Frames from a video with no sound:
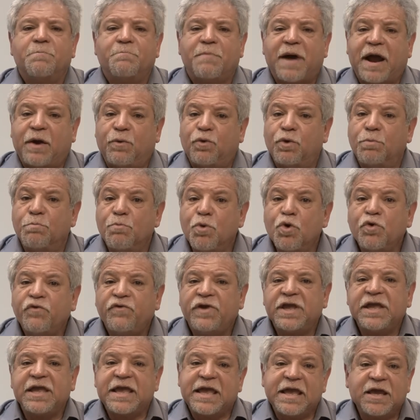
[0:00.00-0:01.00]
by
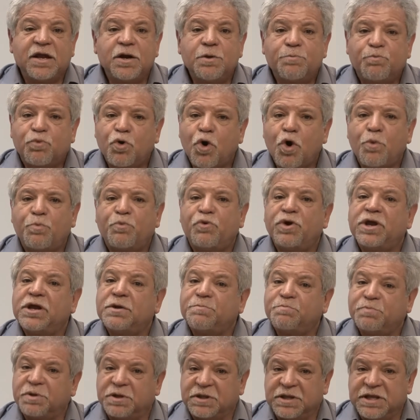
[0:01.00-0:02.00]
removing
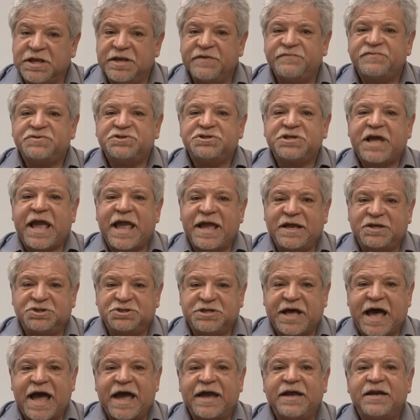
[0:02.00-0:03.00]
inappropriate beliefs,
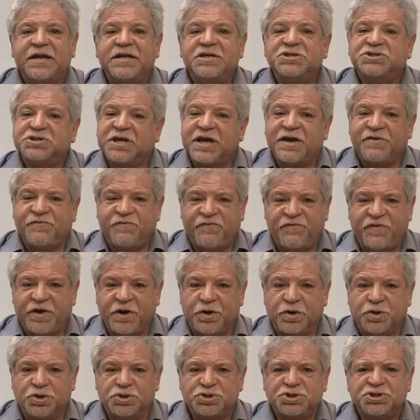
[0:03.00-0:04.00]
anxieties, and
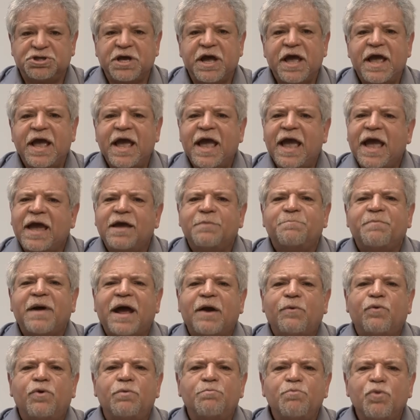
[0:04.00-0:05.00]
fears, and by
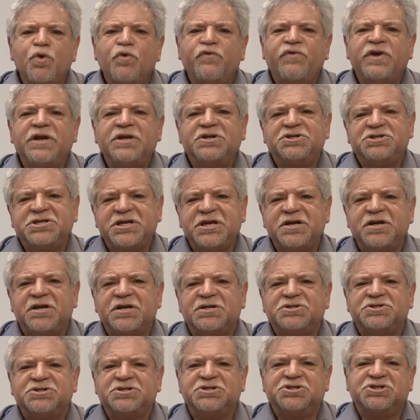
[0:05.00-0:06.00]
removing
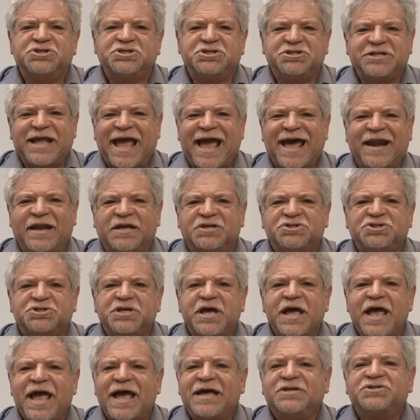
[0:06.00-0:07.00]
tinnitus's status
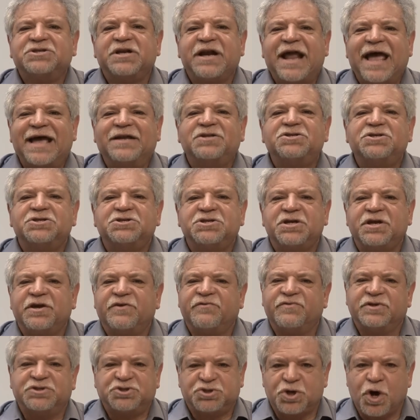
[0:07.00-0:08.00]
as an entity
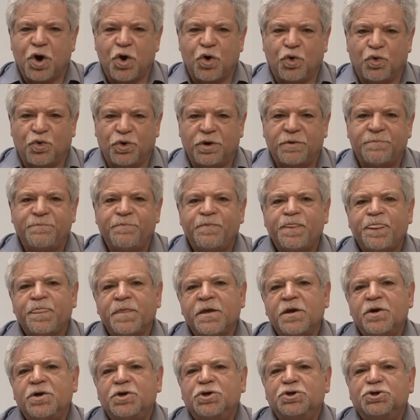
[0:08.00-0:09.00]
of its own.
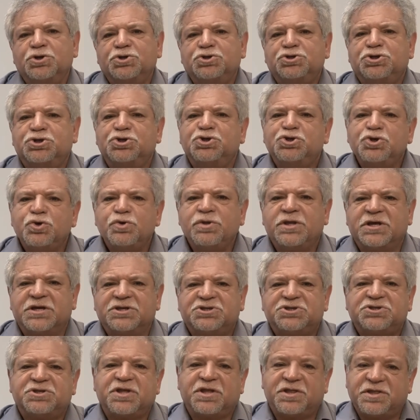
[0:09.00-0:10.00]
To do
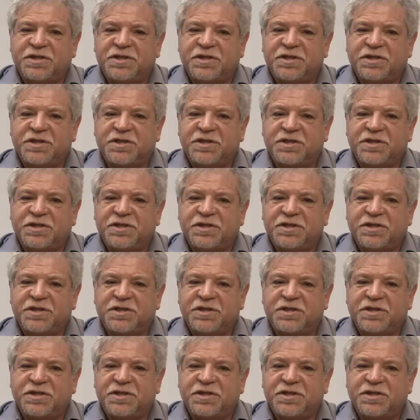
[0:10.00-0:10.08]
this, the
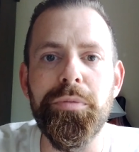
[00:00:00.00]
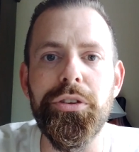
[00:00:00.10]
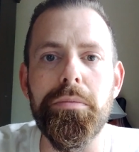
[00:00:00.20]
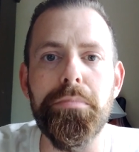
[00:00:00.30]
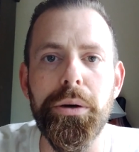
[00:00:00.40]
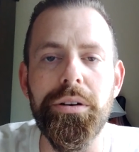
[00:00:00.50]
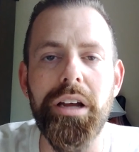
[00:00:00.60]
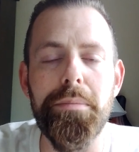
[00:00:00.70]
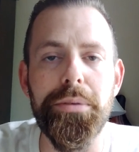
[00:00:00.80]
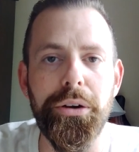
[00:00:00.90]
to build
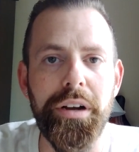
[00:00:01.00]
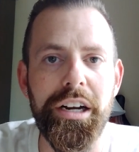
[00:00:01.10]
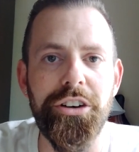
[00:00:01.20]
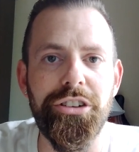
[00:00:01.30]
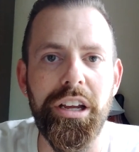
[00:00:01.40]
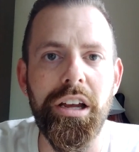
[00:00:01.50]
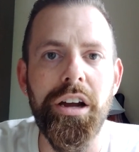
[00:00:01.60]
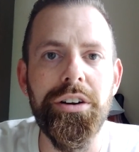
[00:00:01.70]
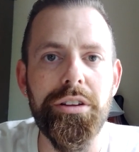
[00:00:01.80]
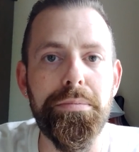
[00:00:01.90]
up your energy
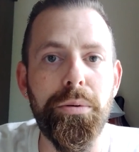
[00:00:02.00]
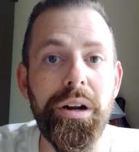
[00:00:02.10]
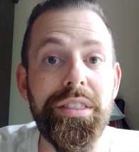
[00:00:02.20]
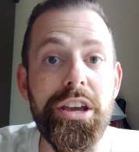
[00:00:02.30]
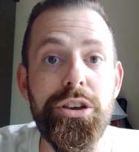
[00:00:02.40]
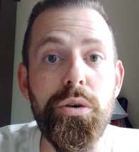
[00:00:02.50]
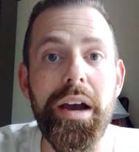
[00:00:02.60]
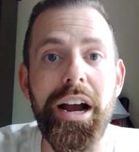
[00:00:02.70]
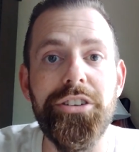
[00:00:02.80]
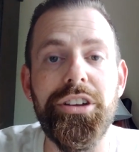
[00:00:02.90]
to the point that you
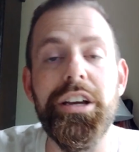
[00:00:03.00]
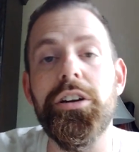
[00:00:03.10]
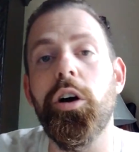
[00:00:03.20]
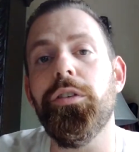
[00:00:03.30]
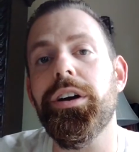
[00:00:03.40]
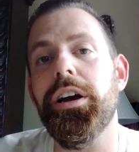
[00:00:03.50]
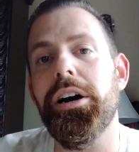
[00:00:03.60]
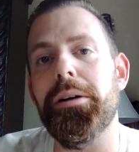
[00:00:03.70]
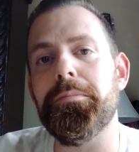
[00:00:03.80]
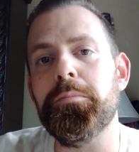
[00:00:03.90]
actually can
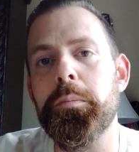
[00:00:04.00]
overcome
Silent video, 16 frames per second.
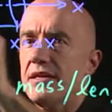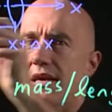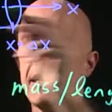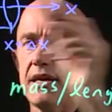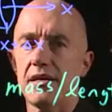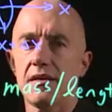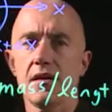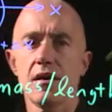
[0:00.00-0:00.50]

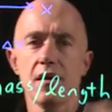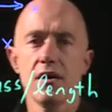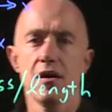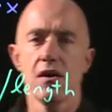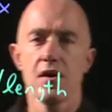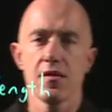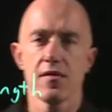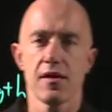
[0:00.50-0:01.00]
in,
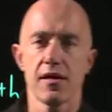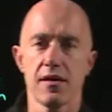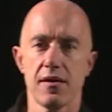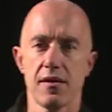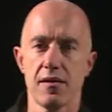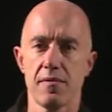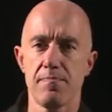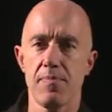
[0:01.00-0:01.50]

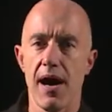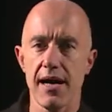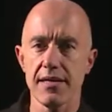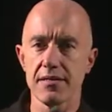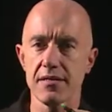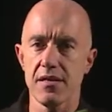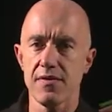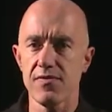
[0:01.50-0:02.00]
the
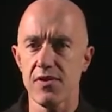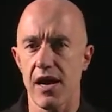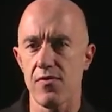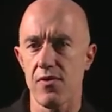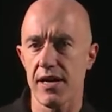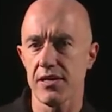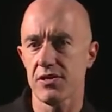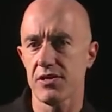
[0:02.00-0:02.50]
positive
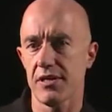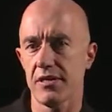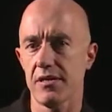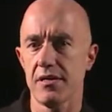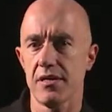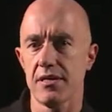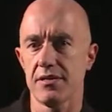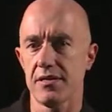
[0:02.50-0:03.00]

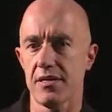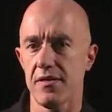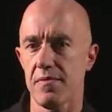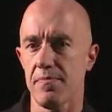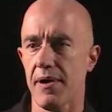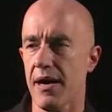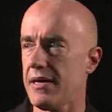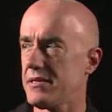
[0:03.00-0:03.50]
direction is in the
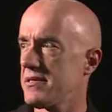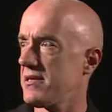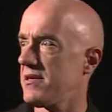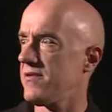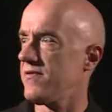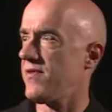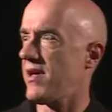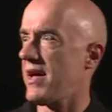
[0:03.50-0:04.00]

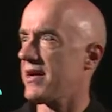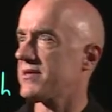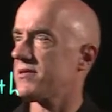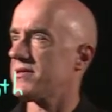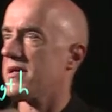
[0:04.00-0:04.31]
positive x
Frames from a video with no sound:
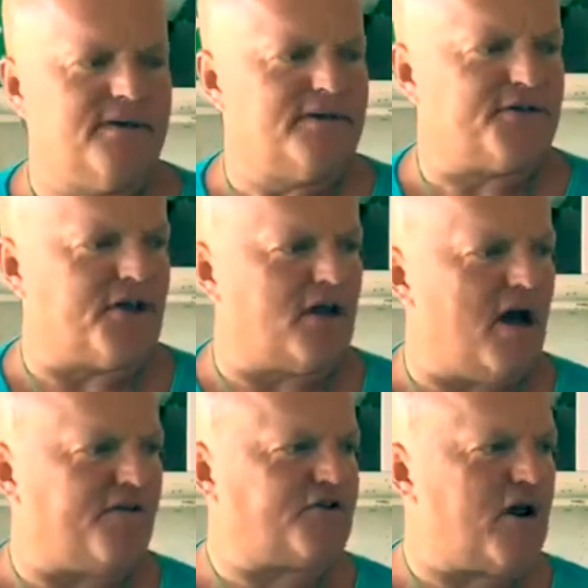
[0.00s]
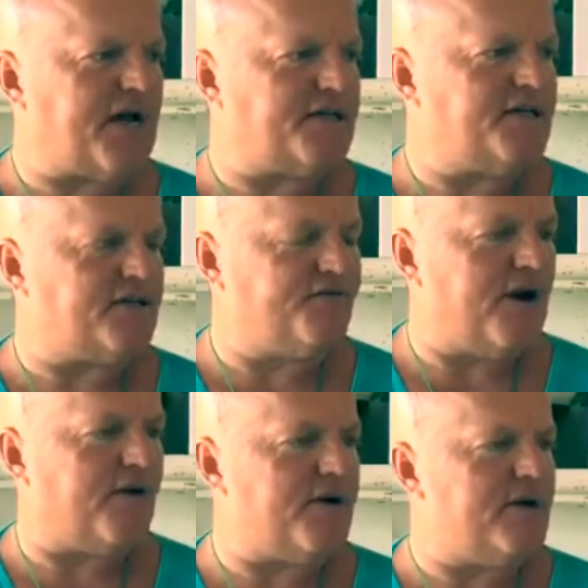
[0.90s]
So the law of attraction is
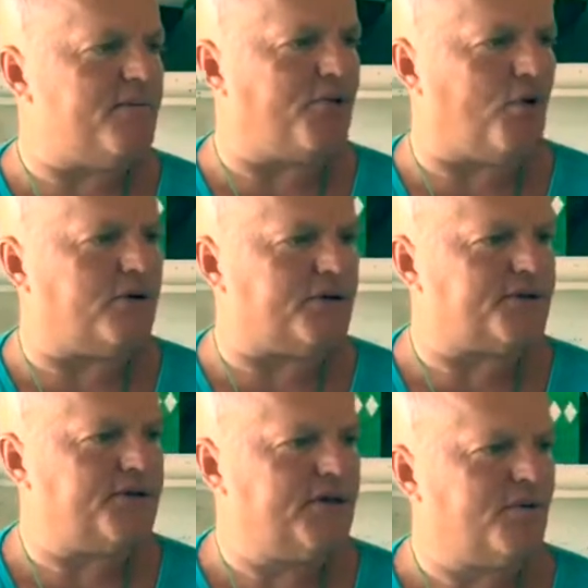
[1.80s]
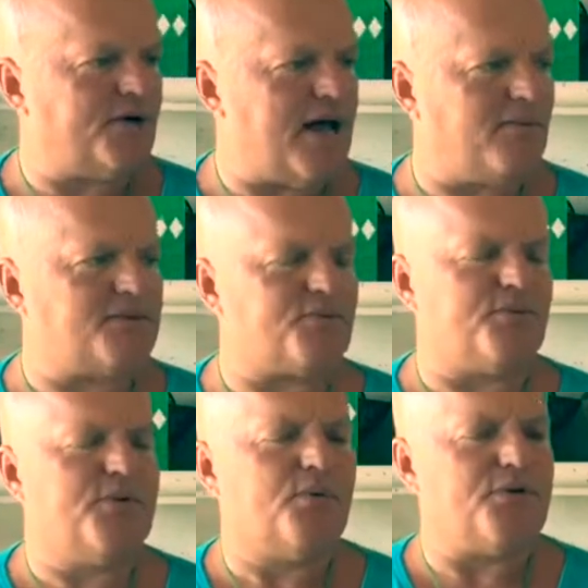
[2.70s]
very important. What happens
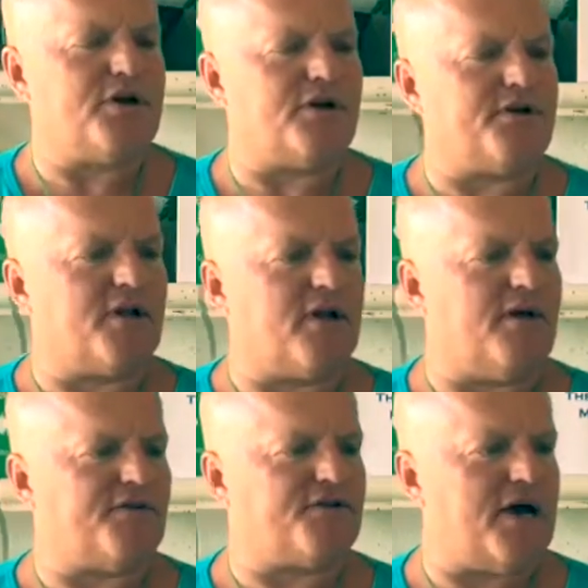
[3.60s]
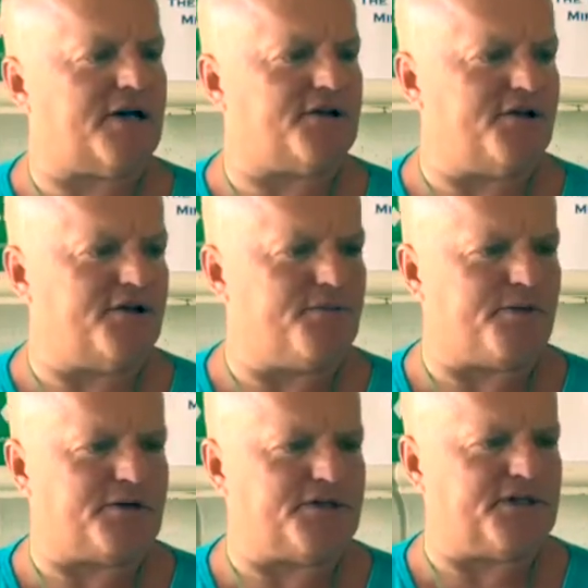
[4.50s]
when you learn the law of attraction, the new
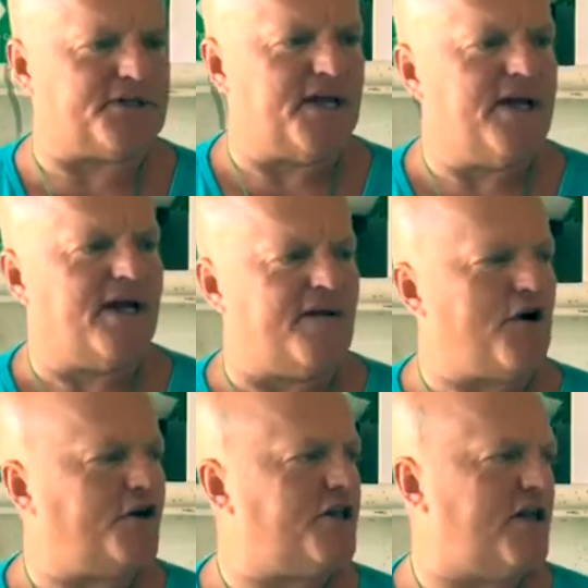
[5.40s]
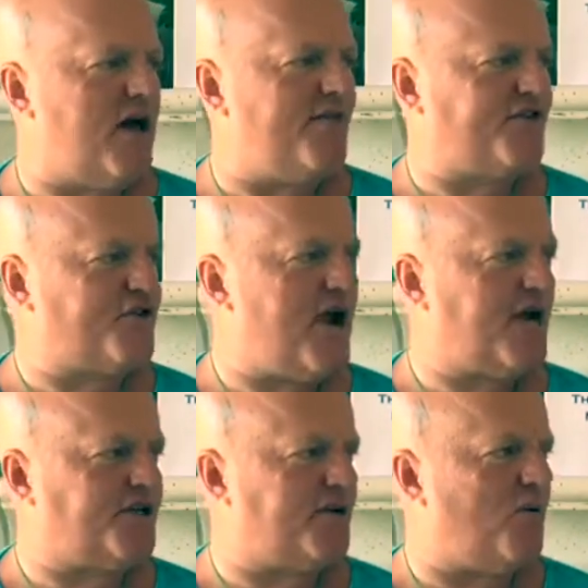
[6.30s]
person says, I've heard of the law of
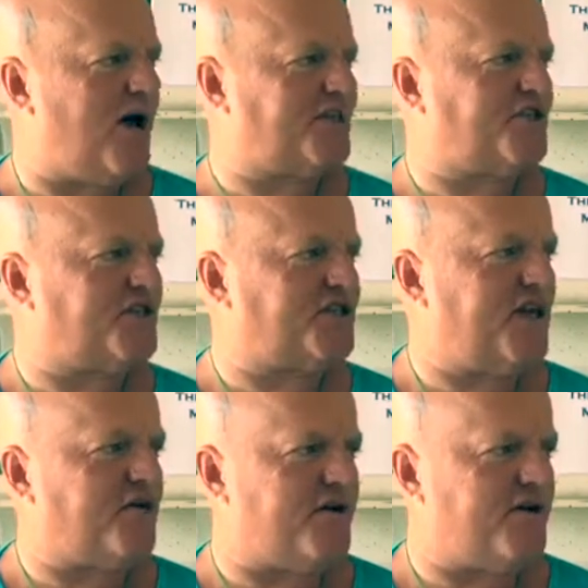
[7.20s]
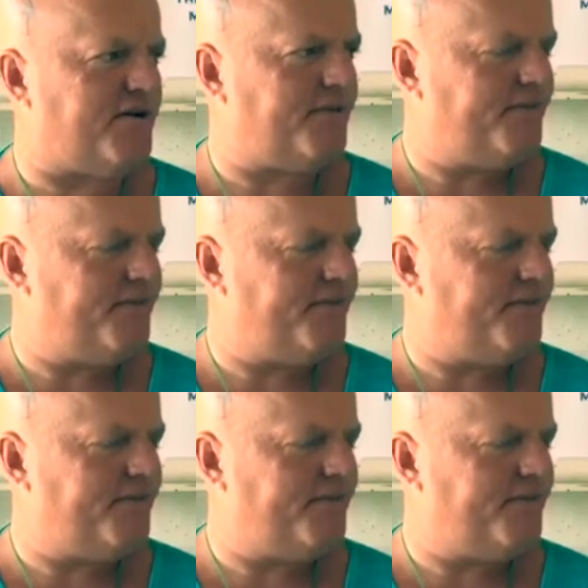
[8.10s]
attraction. I watched The Secret.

================================

**WHAT YOU SHOULD DO:** Your copy should match every record exactly and contain no pictures.

**ANSWER BOX:**
Frames from a video with no sound:
[0:00.00-0:01.00]
by
[0:01.00-0:02.00]
removing
[0:02.00-0:03.00]
inappropriate beliefs,
[0:03.00-0:04.00]
anxieties, and
[0:04.00-0:05.00]
fears, and by
[0:05.00-0:06.00]
removing
[0:06.00-0:07.00]
tinnitus's status
[0:07.00-0:08.00]
as an entity
[0:08.00-0:09.00]
of its own.
[0:09.00-0:10.00]
To do
[0:10.00-0:10.08]
this, the
[00:00:00.00]
[00:00:00.10]
[00:00:00.20]
[00:00:00.30]
[00:00:00.40]
[00:00:00.50]
[00:00:00.60]
[00:00:00.70]
[00:00:00.80]
[00:00:00.90]
to build
[00:00:01.00]
[00:00:01.10]
[00:00:01.20]
[00:00:01.30]
[00:00:01.40]
[00:00:01.50]
[00:00:01.60]
[00:00:01.70]
[00:00:01.80]
[00:00:01.90]
up your energy
[00:00:02.00]
[00:00:02.10]
[00:00:02.20]
[00:00:02.30]
[00:00:02.40]
[00:00:02.50]
[00:00:02.60]
[00:00:02.70]
[00:00:02.80]
[00:00:02.90]
to the point that you
[00:00:03.00]
[00:00:03.10]
[00:00:03.20]
[00:00:03.30]
[00:00:03.40]
[00:00:03.50]
[00:00:03.60]
[00:00:03.70]
[00:00:03.80]
[00:00:03.90]
actually can
[00:00:04.00]
overcome
Silent video, 16 frames per second.
[0:00.00-0:00.50]

[0:00.50-0:01.00]
in,
[0:01.00-0:01.50]

[0:01.50-0:02.00]
the
[0:02.00-0:02.50]
positive
[0:02.50-0:03.00]

[0:03.00-0:03.50]
direction is in the
[0:03.50-0:04.00]

[0:04.00-0:04.31]
positive x
Frames from a video with no sound:
[0.00s]
[0.90s]
So the law of attraction is
[1.80s]
[2.70s]
very important. What happens
[3.60s]
[4.50s]
when you learn the law of attraction, the new
[5.40s]
[6.30s]
person says, I've heard of the law of
[7.20s]
[8.10s]
attraction. I watched The Secret.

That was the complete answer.